UQ Holder’s Evangeline is also different in that she’s less avowedly neutral and independent; she is a boss in the titular organization, which attempts to unify the scattered immortals and use them as a force for good in the world. That said she also still seems to see herself as unsuited for the role, as she’s quit and left the organization at least once before.
Despite her dim views of the world and her place in it Evangeline does not respond with ennui alone. The same pride that allows her to scorn the attention and frivolities of would-be peers can also be what draws her into interactions with them. It’s easy enough for her to say that others have no business being involved with her, but once they are and she’s bothered to acknowledge their existence she demands they acknowledge her back. She’s incredibly proud of her accomplishments as a mage and worldly nature and quick to lecture the ‘lucky’ few she’s interested in on her views and criticize them at every turn. She sometimes seems to regret her spiels after the fact, ruefully complaining that ‘getting old has made me too preachy’ but considering that many of her sobriquets from her old supervillain days have evangelical themes it seems she always considered herself some sort of bad-news prophet and it’s a longstanding trait. While listening to herself talk often seems to be her chief aim in all this she does care more than she’d like to admit how people react; she’s incensed early on when Negi dares to think he honestly won against her in their more-or-less staged fight at the beginning of the series and rarely happier than when she finally shows him a glimpse of her true power at Kyoto and finds him suitably amazed. With Negi in particular she can be quite jealous in her role as mentor; complaining over his learning martial arts from another teacher and getting honestly flustered when Albireo Imma started advertising the advantages of being tutored by him instead.

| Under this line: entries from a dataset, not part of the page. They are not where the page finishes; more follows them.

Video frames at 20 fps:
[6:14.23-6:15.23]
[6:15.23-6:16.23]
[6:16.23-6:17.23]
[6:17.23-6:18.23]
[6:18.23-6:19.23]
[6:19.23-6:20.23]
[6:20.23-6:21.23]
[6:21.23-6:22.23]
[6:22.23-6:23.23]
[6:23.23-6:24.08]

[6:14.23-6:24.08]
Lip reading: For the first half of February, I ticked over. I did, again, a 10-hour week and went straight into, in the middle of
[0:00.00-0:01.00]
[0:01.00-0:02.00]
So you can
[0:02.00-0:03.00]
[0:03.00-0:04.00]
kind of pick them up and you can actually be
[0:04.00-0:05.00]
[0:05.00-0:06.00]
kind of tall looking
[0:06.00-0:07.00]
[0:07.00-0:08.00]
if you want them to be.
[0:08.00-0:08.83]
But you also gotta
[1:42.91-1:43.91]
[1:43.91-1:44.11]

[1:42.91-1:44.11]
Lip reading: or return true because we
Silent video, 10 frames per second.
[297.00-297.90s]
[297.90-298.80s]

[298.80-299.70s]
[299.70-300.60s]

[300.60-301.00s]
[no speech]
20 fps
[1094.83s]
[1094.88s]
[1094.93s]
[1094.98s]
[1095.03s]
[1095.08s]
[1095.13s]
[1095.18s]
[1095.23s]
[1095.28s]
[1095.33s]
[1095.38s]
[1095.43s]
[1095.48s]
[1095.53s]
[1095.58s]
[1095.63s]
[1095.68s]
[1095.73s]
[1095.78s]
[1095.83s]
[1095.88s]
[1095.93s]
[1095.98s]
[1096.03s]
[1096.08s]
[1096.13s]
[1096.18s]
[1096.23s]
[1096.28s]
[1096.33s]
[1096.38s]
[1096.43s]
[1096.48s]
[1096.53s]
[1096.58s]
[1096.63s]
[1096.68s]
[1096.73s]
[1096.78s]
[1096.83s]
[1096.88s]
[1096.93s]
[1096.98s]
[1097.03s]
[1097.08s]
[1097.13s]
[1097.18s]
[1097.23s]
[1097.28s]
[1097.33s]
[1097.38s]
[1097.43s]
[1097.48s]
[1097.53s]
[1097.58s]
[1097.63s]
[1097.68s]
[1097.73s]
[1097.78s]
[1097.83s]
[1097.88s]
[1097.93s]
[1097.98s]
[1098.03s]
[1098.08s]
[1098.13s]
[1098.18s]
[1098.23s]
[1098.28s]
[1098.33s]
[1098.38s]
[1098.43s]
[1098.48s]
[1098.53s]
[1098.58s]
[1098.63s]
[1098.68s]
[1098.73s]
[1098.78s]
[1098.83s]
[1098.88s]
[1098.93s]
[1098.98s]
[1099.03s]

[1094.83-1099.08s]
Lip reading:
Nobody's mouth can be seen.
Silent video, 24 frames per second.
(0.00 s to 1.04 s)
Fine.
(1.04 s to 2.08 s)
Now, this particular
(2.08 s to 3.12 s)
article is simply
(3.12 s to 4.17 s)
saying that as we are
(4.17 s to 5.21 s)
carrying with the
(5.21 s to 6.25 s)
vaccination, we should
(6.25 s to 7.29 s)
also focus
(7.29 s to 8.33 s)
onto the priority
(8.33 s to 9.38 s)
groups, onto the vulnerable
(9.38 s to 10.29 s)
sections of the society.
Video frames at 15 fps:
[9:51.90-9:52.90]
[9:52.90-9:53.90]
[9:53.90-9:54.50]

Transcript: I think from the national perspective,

Though she’s usually the one enjoying pushing the rest of the cast around from her position of superiority the fact of her engagement gives them more opportunities to surprise her back and when the more familiar members of the cast get too carefree or frivolous in her presence Evangeline often cracks her calm, judgmental demeanor and launches into wild, impulsive retorts and slapstick violence. Albireo in general is very good at poking holes in her worldly image, hinting that he’s hiding important information from her and mocking her pretensions to drive her up the wall.
Evangeline has her share of less significant quirks too. She’s an active learner; aside from her magic she adopts a great many hobbies and interests to stave off boredom – she’s known to have a love of board and video games, tea ceremony, pastry-making, and costuming. She also undertakes much more time and intellectually-intensive projects, like collaborating with Chao to create Chachamaru, a truly sentient and soul-bearing AI. She apparently has a penchant for classical literature (though of course it was probably contemporary when she read it) and will occasionally quote Tolstoy and Shelley at people. It’s also not difficult to read a maternal side into her relationships with Chachamaru and Touta, both of whom she takes great interest in pride in watching develop.